» ASSIGNMENT
An exact copy of every record, with no pictures, please.

» SOURCE RECORDS
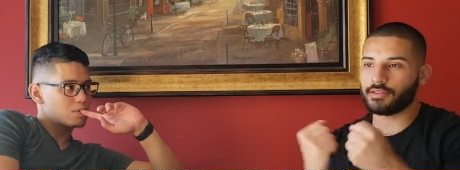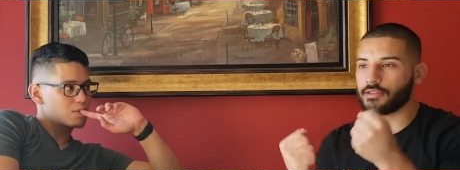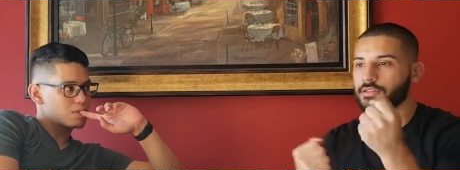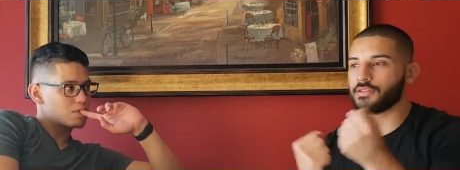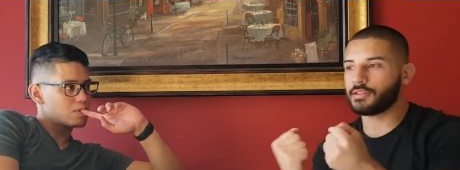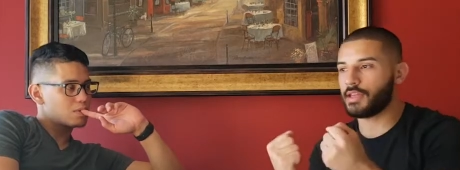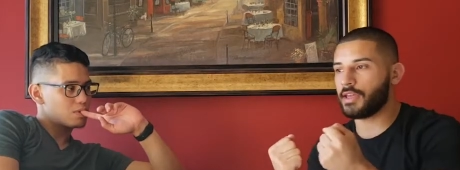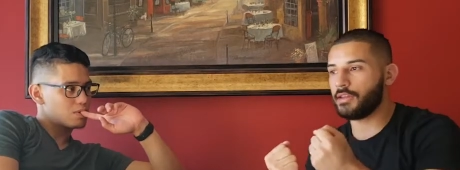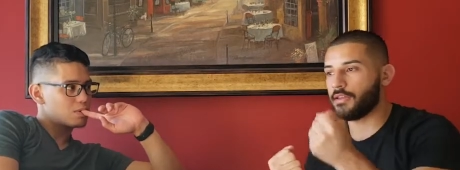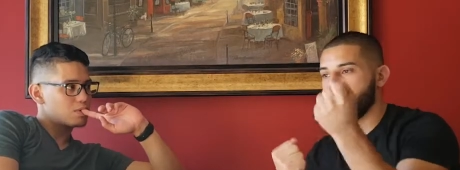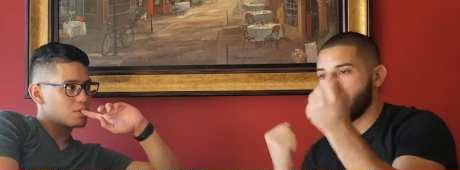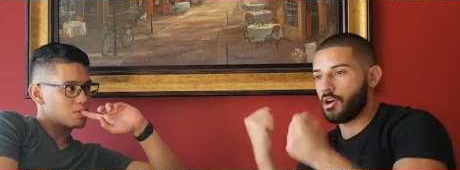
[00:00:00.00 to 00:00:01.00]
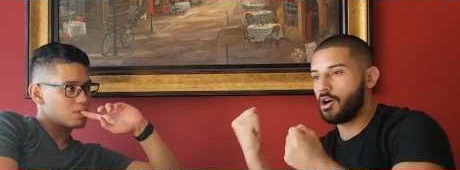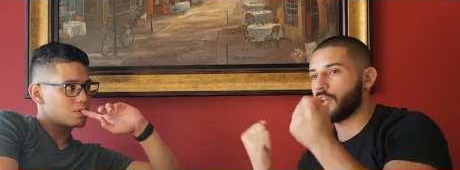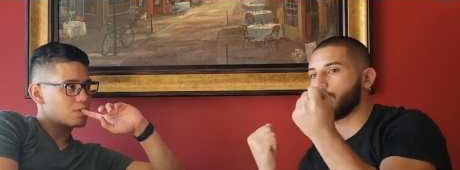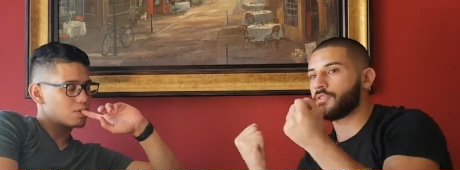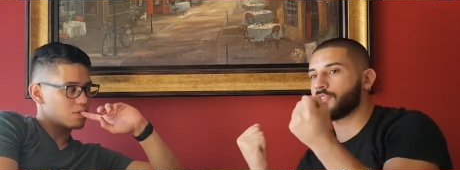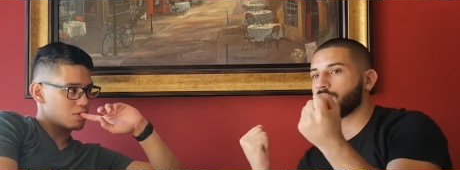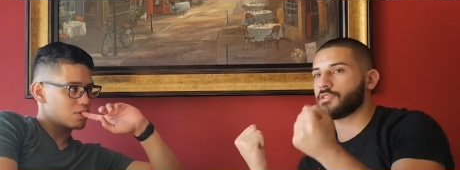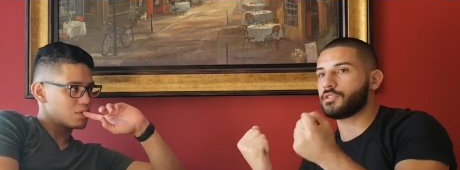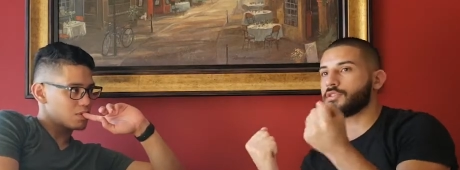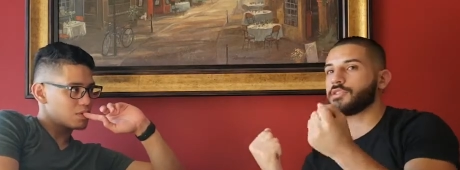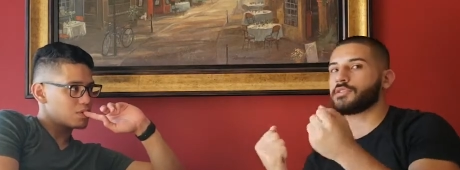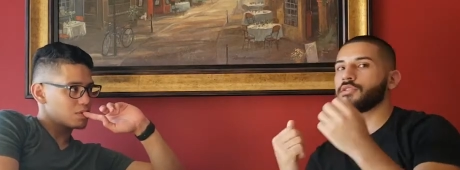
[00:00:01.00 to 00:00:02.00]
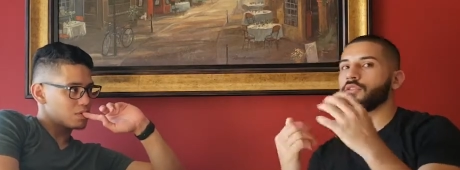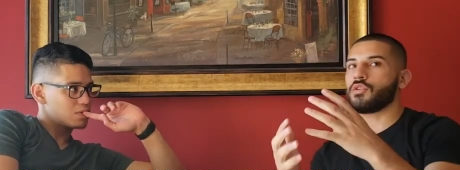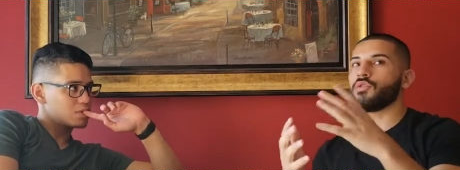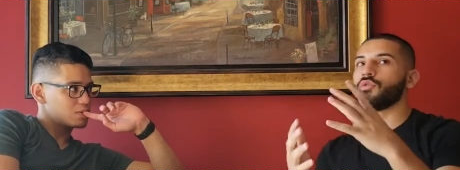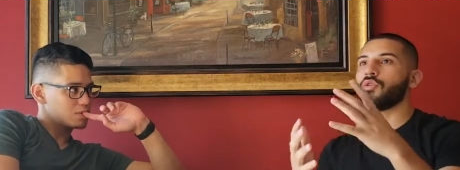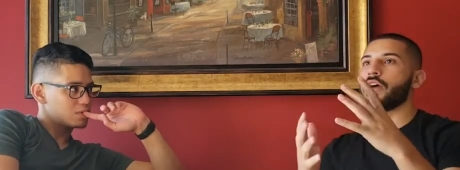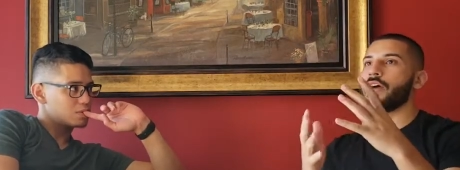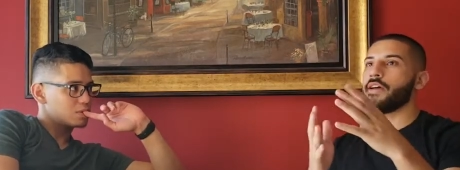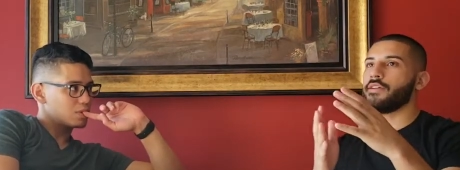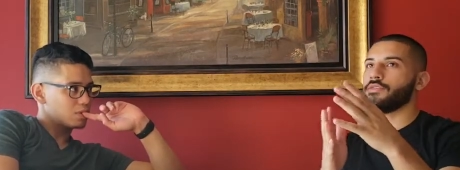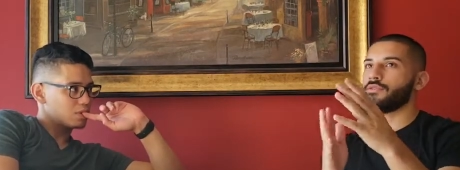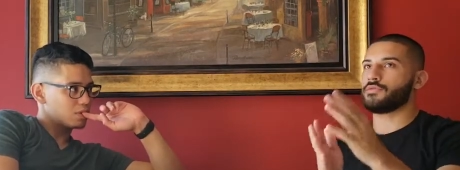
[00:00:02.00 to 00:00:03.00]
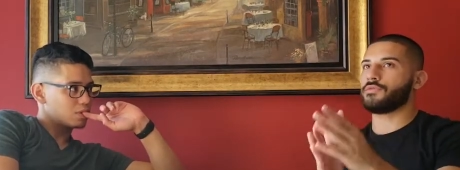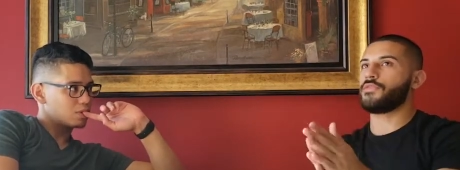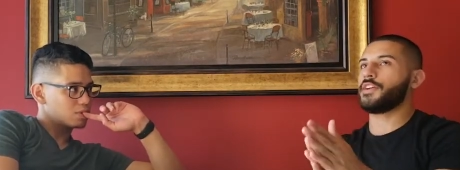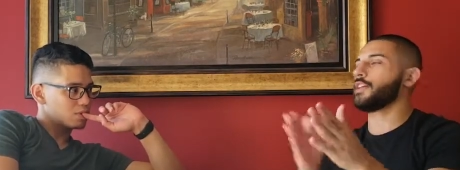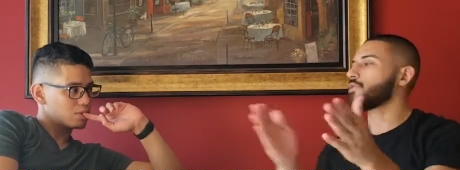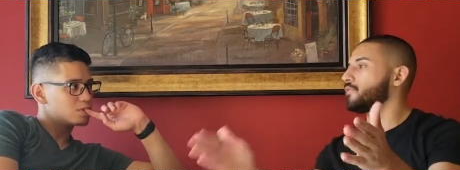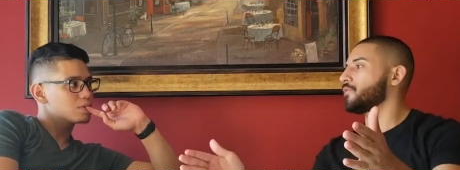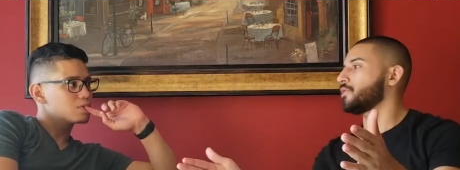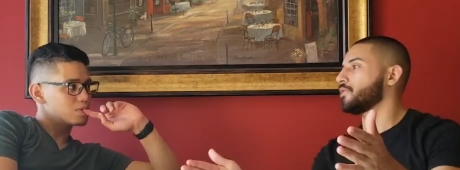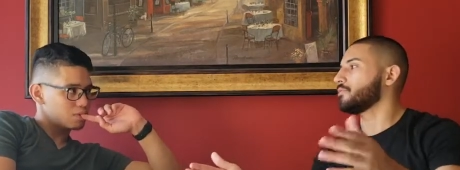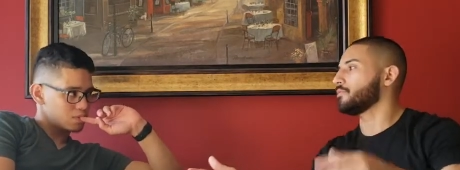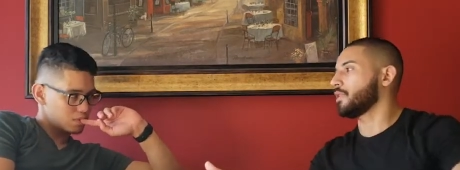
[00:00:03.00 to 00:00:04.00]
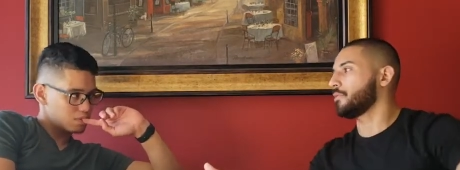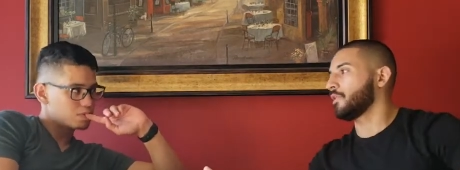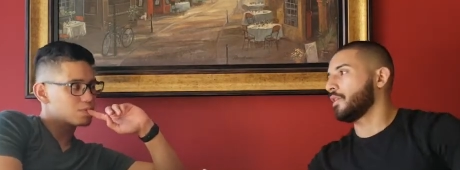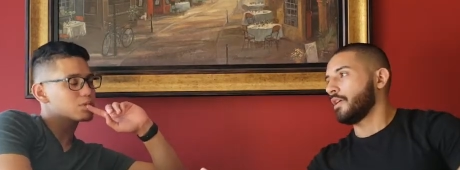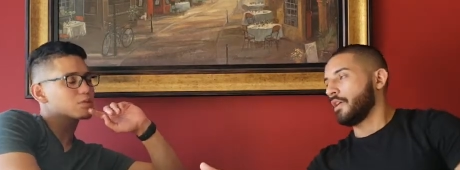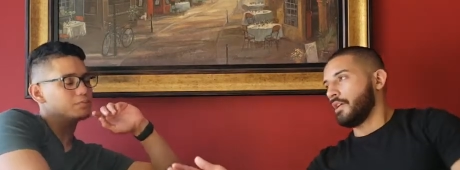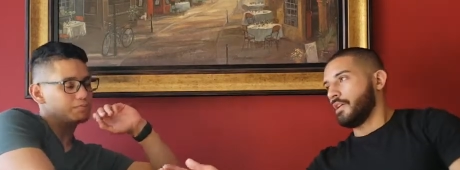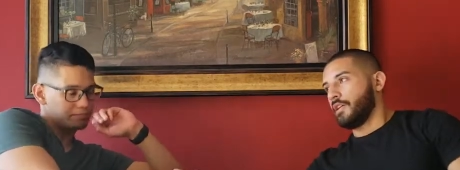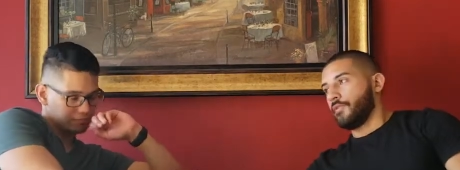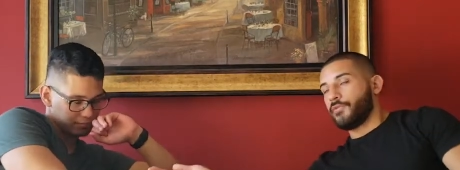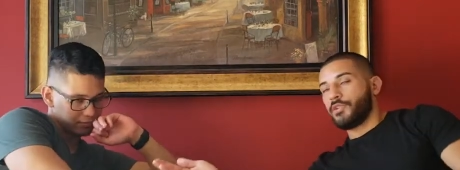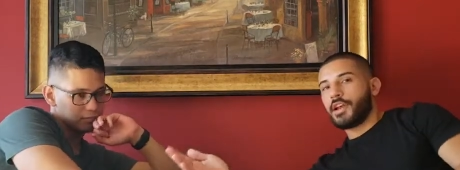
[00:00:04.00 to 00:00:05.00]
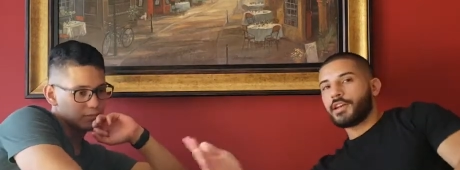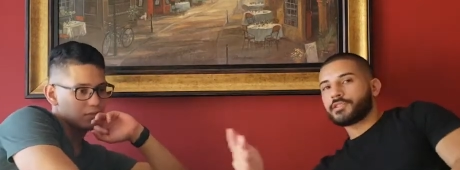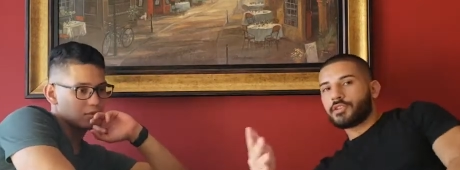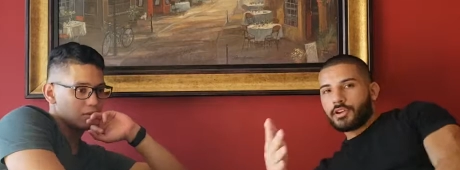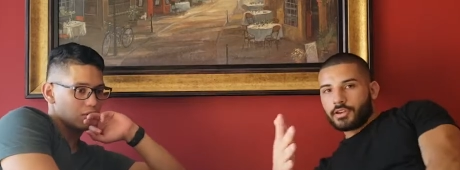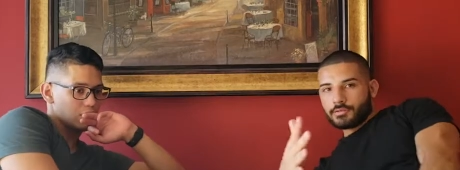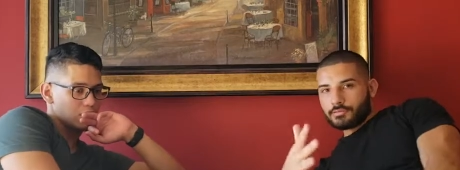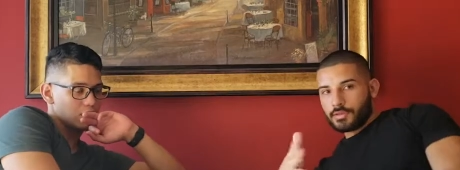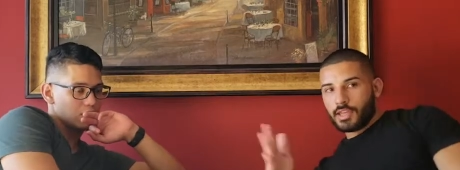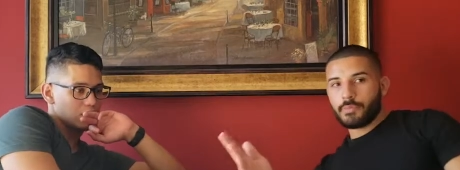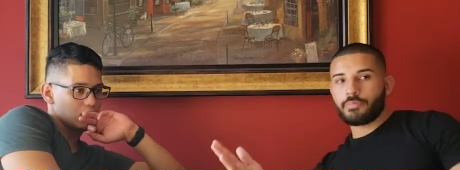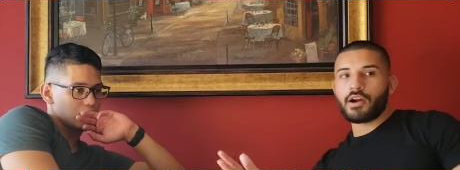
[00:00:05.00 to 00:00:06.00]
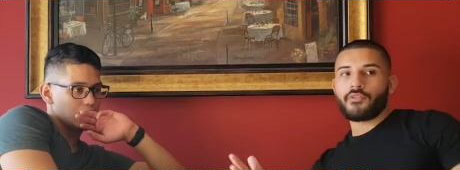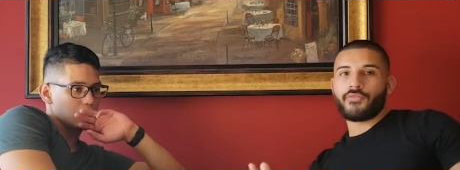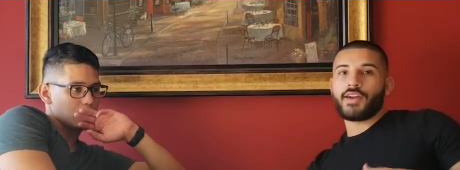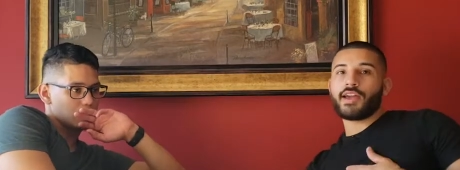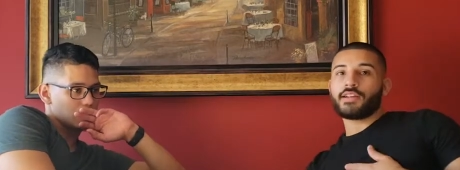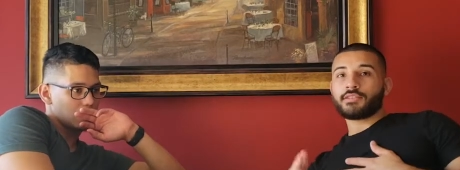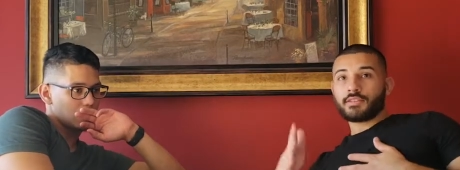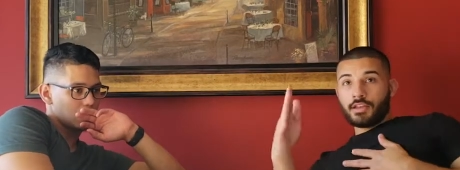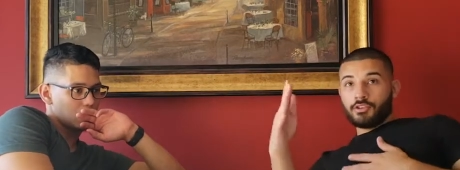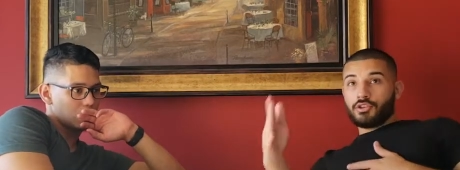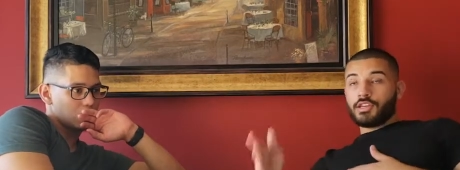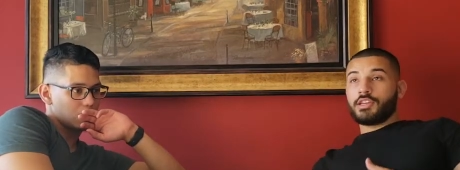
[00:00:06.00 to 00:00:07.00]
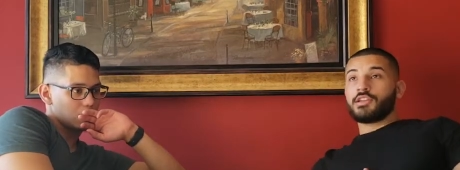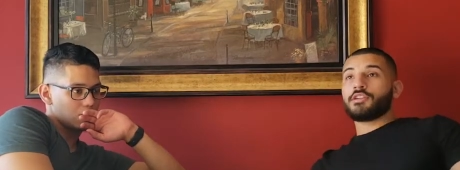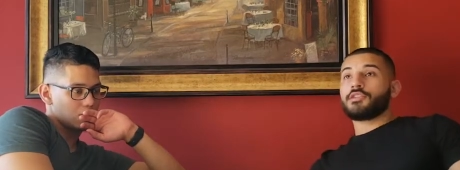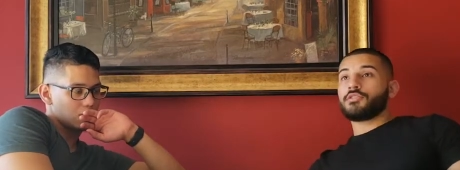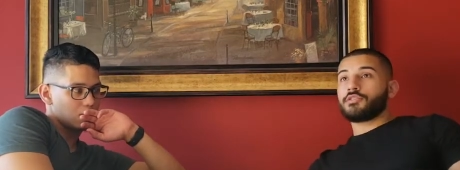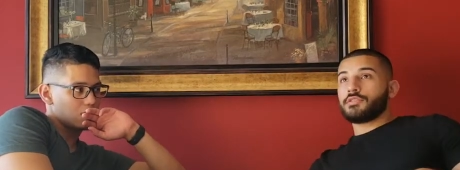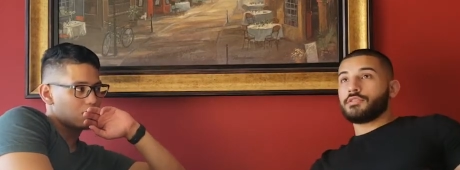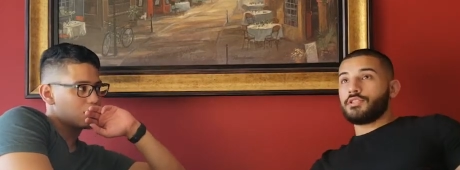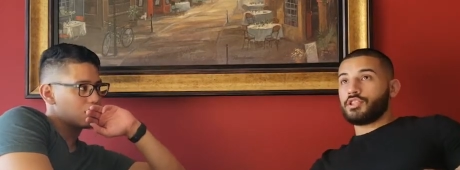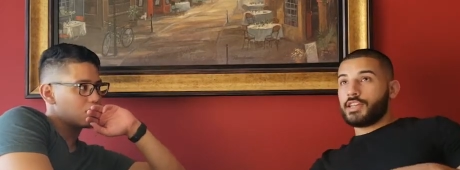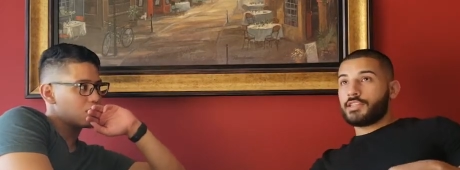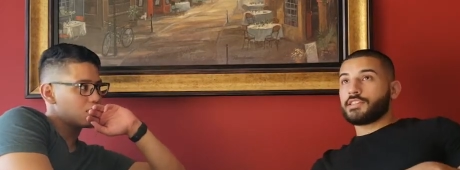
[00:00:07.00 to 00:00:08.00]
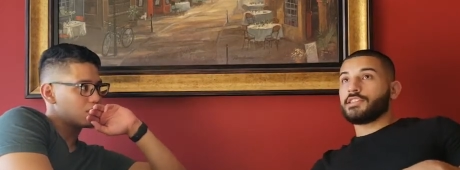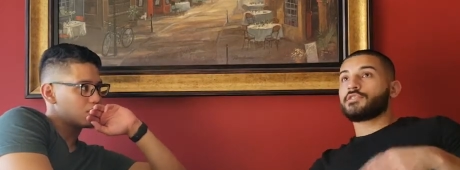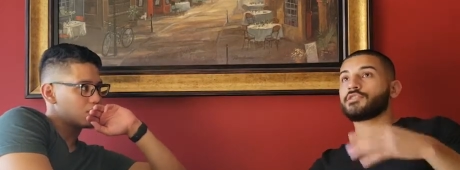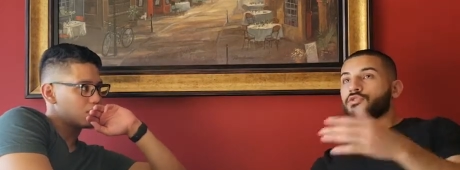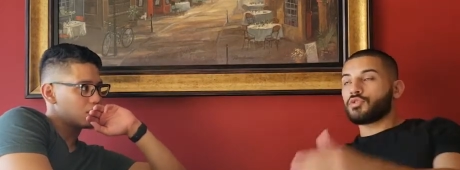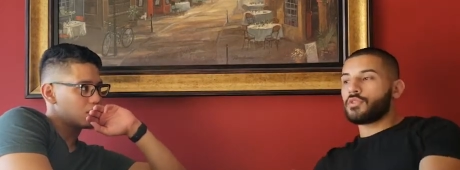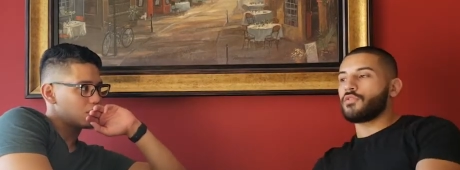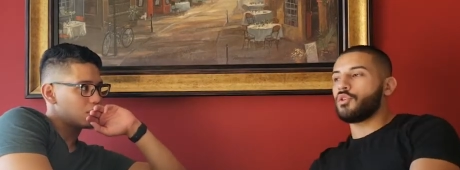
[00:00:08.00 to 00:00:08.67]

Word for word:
Speaker 1: the end of the day, all of this is just to go at you know financial freedom. You know what I mean? If you guys are hip hop fans, you hear Jay Z's "The Story of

» ANSWER SECTION
[00:00:00.00 to 00:00:01.00]
[00:00:01.00 to 00:00:02.00]
[00:00:02.00 to 00:00:03.00]
[00:00:03.00 to 00:00:04.00]
[00:00:04.00 to 00:00:05.00]
[00:00:05.00 to 00:00:06.00]
[00:00:06.00 to 00:00:07.00]
[00:00:07.00 to 00:00:08.00]
[00:00:08.00 to 00:00:08.67]

Word for word:
Speaker 1: the end of the day, all of this is just to go at you know financial freedom. You know what I mean? If you guys are hip hop fans, you hear Jay Z's "The Story of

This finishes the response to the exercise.